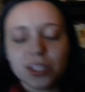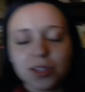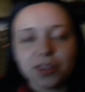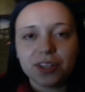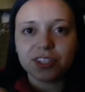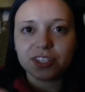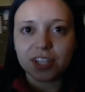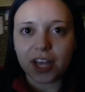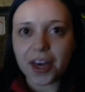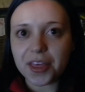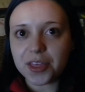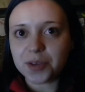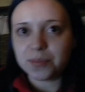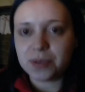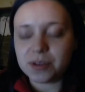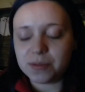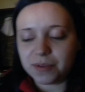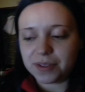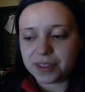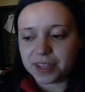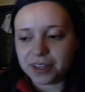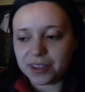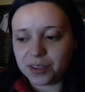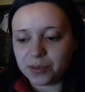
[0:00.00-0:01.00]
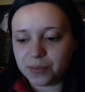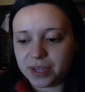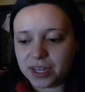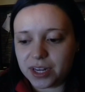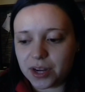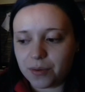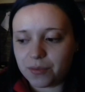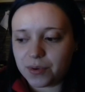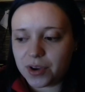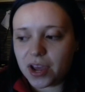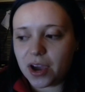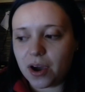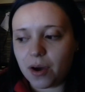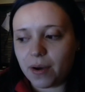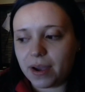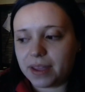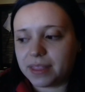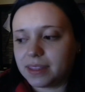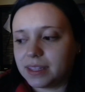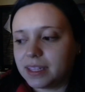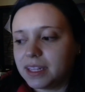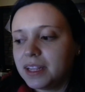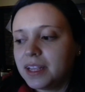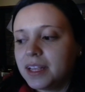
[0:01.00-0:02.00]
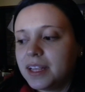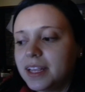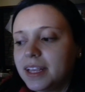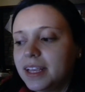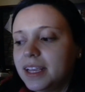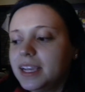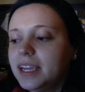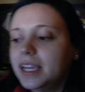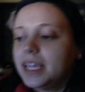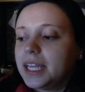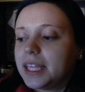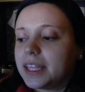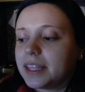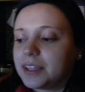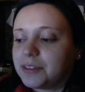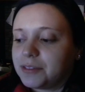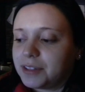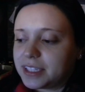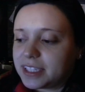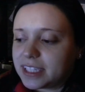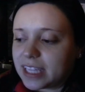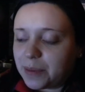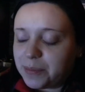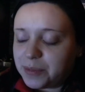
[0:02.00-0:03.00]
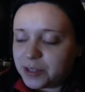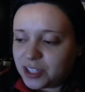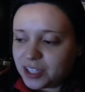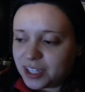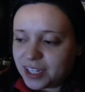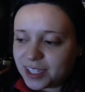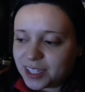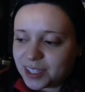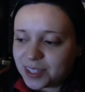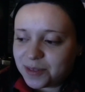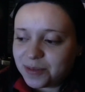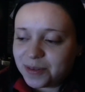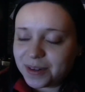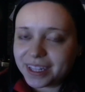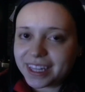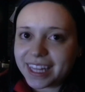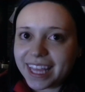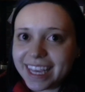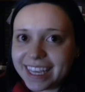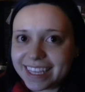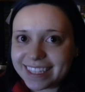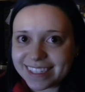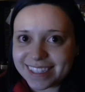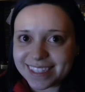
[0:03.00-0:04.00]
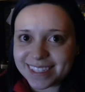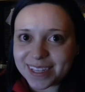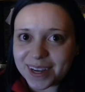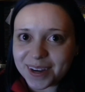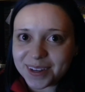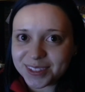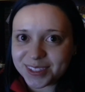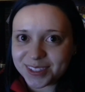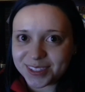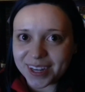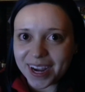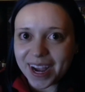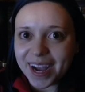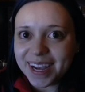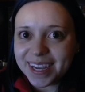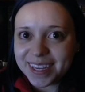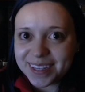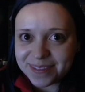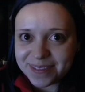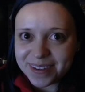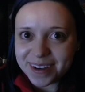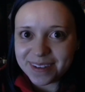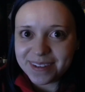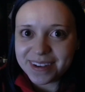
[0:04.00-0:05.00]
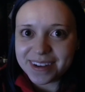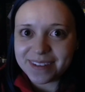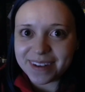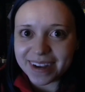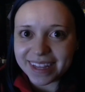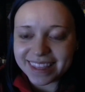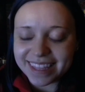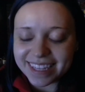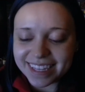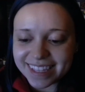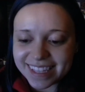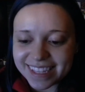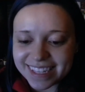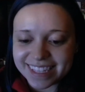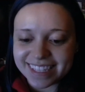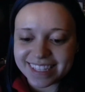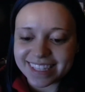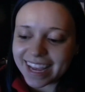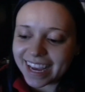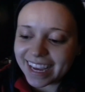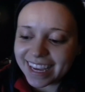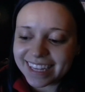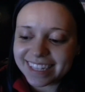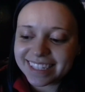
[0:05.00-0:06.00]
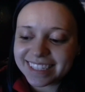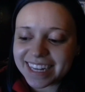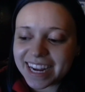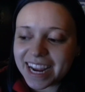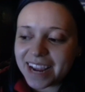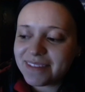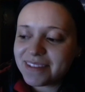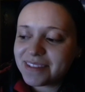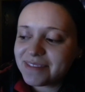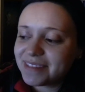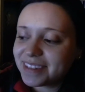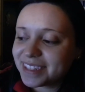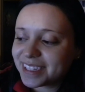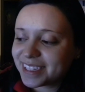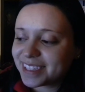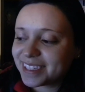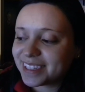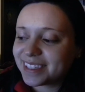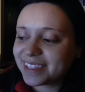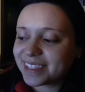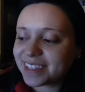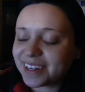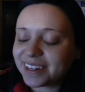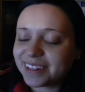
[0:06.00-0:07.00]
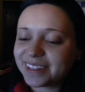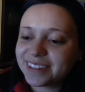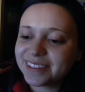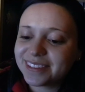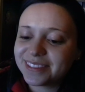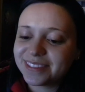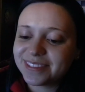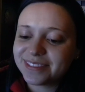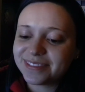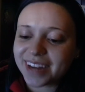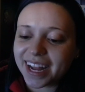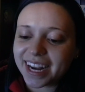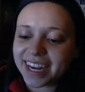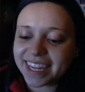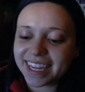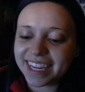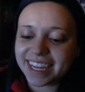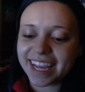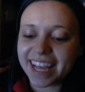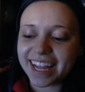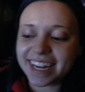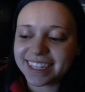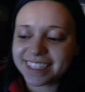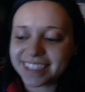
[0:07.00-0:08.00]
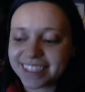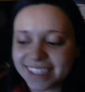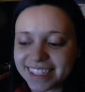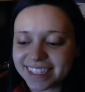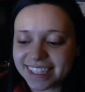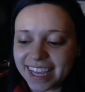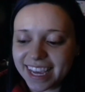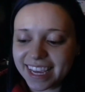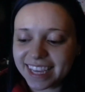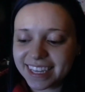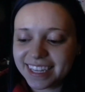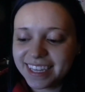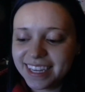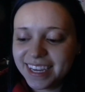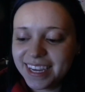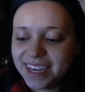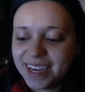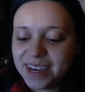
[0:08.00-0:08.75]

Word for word: So there's other people there that we don't know, and the receptionists were like so drunk when we went there the second time. It was so funny, and just like,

---

§ **Task prompt**
For this answer, return word for word the lines from the first line of the records through the line containing "[0:08.00-0:08.75]". Omit the pictures.

§ **Response**
[0:00.00-0:01.00]
[0:01.00-0:02.00]
[0:02.00-0:03.00]
[0:03.00-0:04.00]
[0:04.00-0:05.00]
[0:05.00-0:06.00]
[0:06.00-0:07.00]
[0:07.00-0:08.00]
[0:08.00-0:08.75]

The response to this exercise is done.